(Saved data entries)

-------

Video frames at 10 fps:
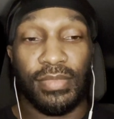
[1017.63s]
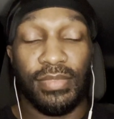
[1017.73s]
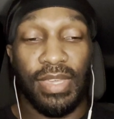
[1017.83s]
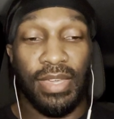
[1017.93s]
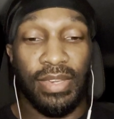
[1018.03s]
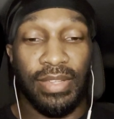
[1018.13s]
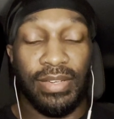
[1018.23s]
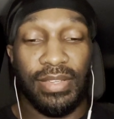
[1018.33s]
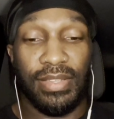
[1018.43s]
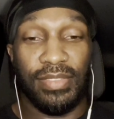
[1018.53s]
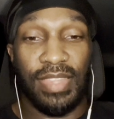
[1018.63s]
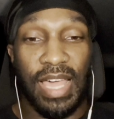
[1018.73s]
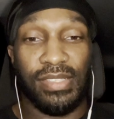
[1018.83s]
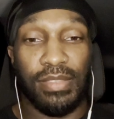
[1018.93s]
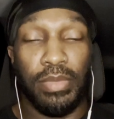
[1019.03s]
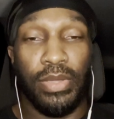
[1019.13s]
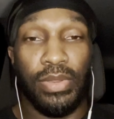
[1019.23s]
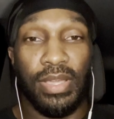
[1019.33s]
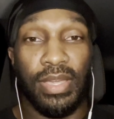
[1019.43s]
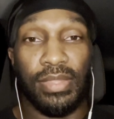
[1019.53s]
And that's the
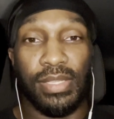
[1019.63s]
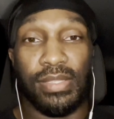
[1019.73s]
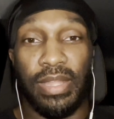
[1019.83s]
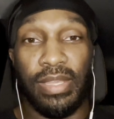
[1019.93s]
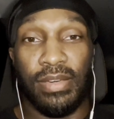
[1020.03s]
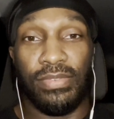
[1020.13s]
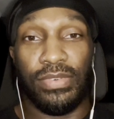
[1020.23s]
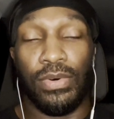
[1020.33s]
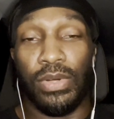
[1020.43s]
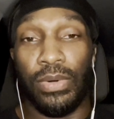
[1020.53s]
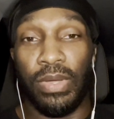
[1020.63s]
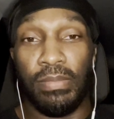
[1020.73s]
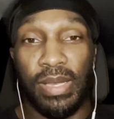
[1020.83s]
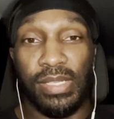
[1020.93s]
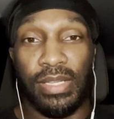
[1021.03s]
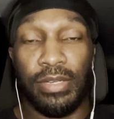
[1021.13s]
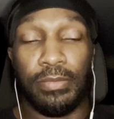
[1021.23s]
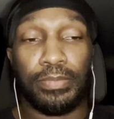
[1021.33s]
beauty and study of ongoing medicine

-------

Write the records out once more, exactly as they appear, with no pictures.

Video frames at 10 fps:
[1017.63s]
[1017.73s]
[1017.83s]
[1017.93s]
[1018.03s]
[1018.13s]
[1018.23s]
[1018.33s]
[1018.43s]
[1018.53s]
[1018.63s]
[1018.73s]
[1018.83s]
[1018.93s]
[1019.03s]
[1019.13s]
[1019.23s]
[1019.33s]
[1019.43s]
[1019.53s]
And that's the
[1019.63s]
[1019.73s]
[1019.83s]
[1019.93s]
[1020.03s]
[1020.13s]
[1020.23s]
[1020.33s]
[1020.43s]
[1020.53s]
[1020.63s]
[1020.73s]
[1020.83s]
[1020.93s]
[1021.03s]
[1021.13s]
[1021.23s]
[1021.33s]
beauty and study of ongoing medicine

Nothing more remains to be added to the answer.